The reactivation of this old thread makes me discovered it. I found the topic very interesting. I wonder whether this “exercise” has become a sort of benchmark.

When I read the walltimes, I’ve been shocked. The best performance, reported by Ryan, was 15 minutes to compute the climatology using 7274 days, from datetime(2000, 1, 1) to datetime(2019, 12, 1). I found it slow. The required memory O(800GB) is indeed ridiculous given the size of the output array (721, 1440).

I decided to do the same computation but with a completely different approach, not relying on pangeo + dask, but just using plain basic Python. Okay it’s bad, but it is interesting because it somehow sets a bar on what could/should be achieved by the pangeo+dask suite.

I used 28 threads, corresponding to number of cores of one node of our local cluster. The ERA5 database is archived locally, next to the cluster. Verdict: 6 minutes and 35 sec to compute the climatology. The memory footprint was 28 times the 2D array size (I used Float64), namely : 28 * 721 * 1440 * 8 / 1e9 = 0.2 GB. Memory should not be an issue for this kind of computation, and very likely for most of basic diagnostics.

PS: with 56 threads (2 threads per core) : 4 minutes 13 seconds

I don’t understand, the best time is 2m30s here:Optimizing climatology calculation with Xarray and Dask - #25 by rabernat

Things have also changed dramatically in Xarray, flox, and dask in the mean time.
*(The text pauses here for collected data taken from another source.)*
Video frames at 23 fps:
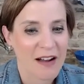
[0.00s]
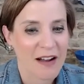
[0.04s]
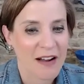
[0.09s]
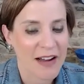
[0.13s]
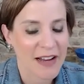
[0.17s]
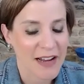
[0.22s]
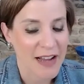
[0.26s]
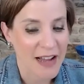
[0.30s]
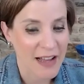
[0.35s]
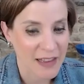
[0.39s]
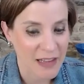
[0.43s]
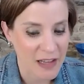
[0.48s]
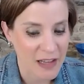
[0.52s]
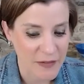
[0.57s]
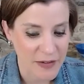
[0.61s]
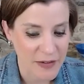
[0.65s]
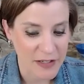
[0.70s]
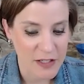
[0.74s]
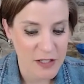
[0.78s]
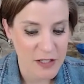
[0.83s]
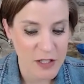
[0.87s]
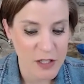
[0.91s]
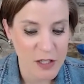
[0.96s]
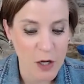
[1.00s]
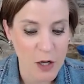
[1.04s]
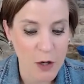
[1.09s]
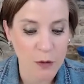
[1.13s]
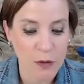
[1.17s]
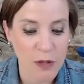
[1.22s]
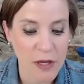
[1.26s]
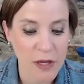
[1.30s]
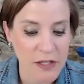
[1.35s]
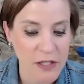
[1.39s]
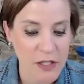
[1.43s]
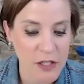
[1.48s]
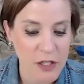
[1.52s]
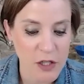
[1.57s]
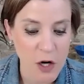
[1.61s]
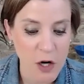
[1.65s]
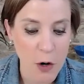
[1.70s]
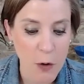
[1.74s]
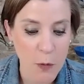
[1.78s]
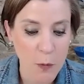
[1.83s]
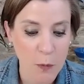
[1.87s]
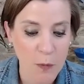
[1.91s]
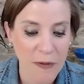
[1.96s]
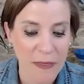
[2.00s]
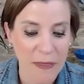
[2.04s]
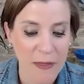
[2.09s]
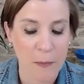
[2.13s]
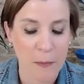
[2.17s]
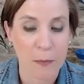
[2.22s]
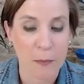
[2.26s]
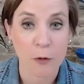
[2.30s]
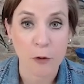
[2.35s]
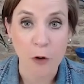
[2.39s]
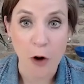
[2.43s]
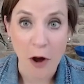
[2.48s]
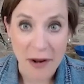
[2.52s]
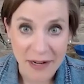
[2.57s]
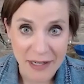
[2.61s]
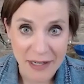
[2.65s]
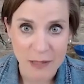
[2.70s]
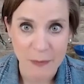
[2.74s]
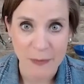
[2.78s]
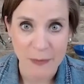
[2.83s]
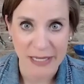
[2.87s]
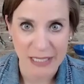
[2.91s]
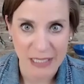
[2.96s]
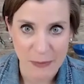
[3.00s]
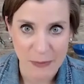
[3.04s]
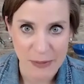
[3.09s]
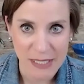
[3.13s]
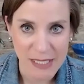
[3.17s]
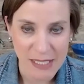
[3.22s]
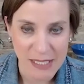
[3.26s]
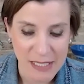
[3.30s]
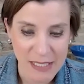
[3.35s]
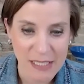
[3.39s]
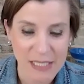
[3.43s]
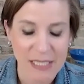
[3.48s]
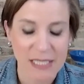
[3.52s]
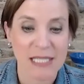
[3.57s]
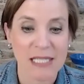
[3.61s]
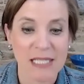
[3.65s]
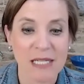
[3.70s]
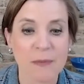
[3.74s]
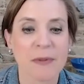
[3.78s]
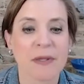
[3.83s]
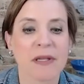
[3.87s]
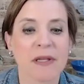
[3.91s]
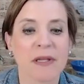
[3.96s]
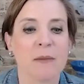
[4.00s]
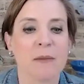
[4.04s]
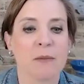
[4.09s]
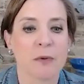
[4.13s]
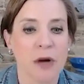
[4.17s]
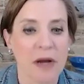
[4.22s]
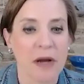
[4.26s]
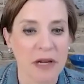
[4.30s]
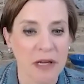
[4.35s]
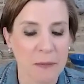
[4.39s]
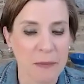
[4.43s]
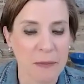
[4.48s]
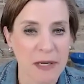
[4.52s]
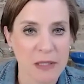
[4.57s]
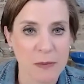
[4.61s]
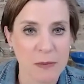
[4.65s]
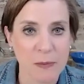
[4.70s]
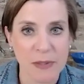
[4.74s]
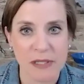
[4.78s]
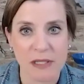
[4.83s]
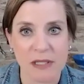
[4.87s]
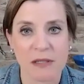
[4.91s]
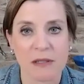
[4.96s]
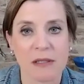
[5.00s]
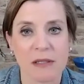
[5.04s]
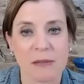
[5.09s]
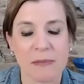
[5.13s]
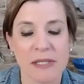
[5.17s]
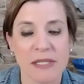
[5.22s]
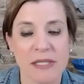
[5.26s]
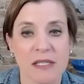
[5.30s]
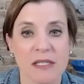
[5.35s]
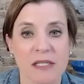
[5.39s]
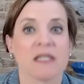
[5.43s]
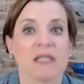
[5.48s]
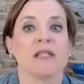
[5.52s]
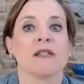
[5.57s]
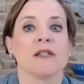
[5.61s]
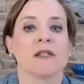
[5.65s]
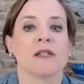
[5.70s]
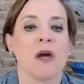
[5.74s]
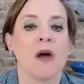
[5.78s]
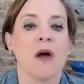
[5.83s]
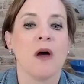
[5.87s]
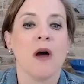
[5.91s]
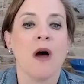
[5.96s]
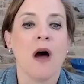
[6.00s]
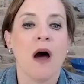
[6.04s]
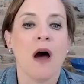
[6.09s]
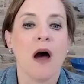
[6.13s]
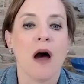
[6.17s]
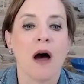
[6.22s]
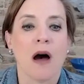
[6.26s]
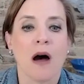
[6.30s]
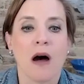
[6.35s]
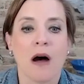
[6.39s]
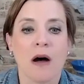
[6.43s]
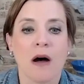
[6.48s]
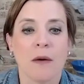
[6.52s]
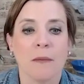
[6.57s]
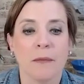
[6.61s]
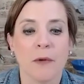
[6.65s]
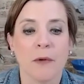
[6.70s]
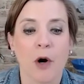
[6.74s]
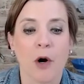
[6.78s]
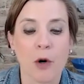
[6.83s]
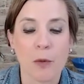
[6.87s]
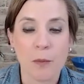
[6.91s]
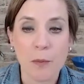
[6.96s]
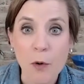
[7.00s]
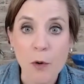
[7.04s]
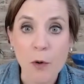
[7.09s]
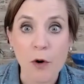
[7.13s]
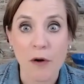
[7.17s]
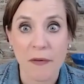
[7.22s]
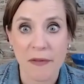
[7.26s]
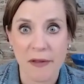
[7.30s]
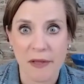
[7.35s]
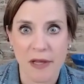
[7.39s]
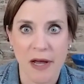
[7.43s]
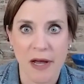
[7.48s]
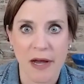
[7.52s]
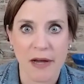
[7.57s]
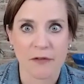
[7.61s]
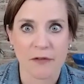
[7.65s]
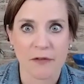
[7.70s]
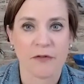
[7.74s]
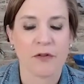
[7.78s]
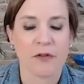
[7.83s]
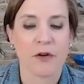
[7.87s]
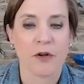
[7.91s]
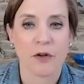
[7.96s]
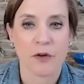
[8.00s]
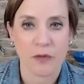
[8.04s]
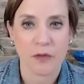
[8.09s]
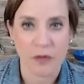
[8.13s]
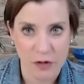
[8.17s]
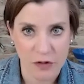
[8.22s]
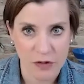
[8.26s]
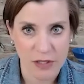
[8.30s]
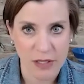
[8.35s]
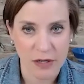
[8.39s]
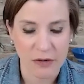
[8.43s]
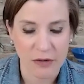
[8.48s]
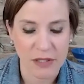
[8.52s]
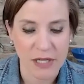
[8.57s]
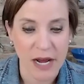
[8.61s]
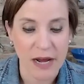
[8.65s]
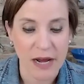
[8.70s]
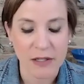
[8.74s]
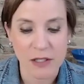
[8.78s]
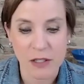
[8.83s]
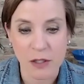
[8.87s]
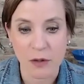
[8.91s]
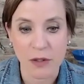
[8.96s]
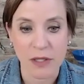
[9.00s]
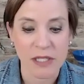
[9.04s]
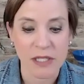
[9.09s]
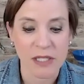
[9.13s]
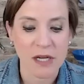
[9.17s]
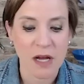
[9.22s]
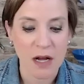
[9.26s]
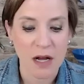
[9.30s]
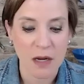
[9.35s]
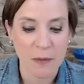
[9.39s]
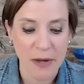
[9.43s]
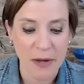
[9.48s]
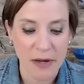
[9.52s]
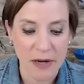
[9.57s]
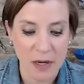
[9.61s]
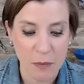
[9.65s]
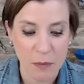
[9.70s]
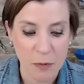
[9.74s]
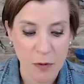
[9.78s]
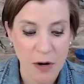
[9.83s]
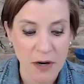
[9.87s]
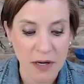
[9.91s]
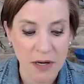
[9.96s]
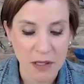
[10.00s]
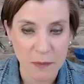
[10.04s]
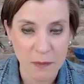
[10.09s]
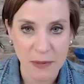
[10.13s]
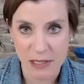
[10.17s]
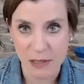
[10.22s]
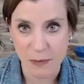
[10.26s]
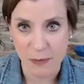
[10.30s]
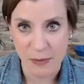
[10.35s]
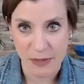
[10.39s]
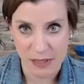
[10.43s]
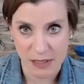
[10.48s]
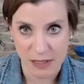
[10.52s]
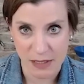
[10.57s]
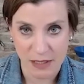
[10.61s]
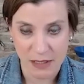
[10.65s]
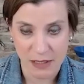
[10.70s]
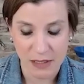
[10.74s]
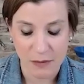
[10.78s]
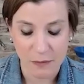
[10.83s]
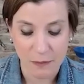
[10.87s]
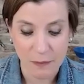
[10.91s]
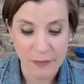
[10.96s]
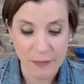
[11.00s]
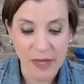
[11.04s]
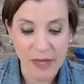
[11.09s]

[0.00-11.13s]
I love it. So let's start with a product based business because typically product based businesses are more on the line for their sales tax. So let's talk about a product based business.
Seconding what @dcherian said…the work we have done in this forum to define common workloads and identify areas for performance improvements has lead to massive upstream improvements in Xarray, Flox, Dask, Zarr, etc.

If you’ve been frustrated with this computations in the past, I strongly encourage you to check out the lastest versions of these packages and see for yourself how things have improved.

Thanks, yes, indeed, lots of progresses have been made. Congratulations.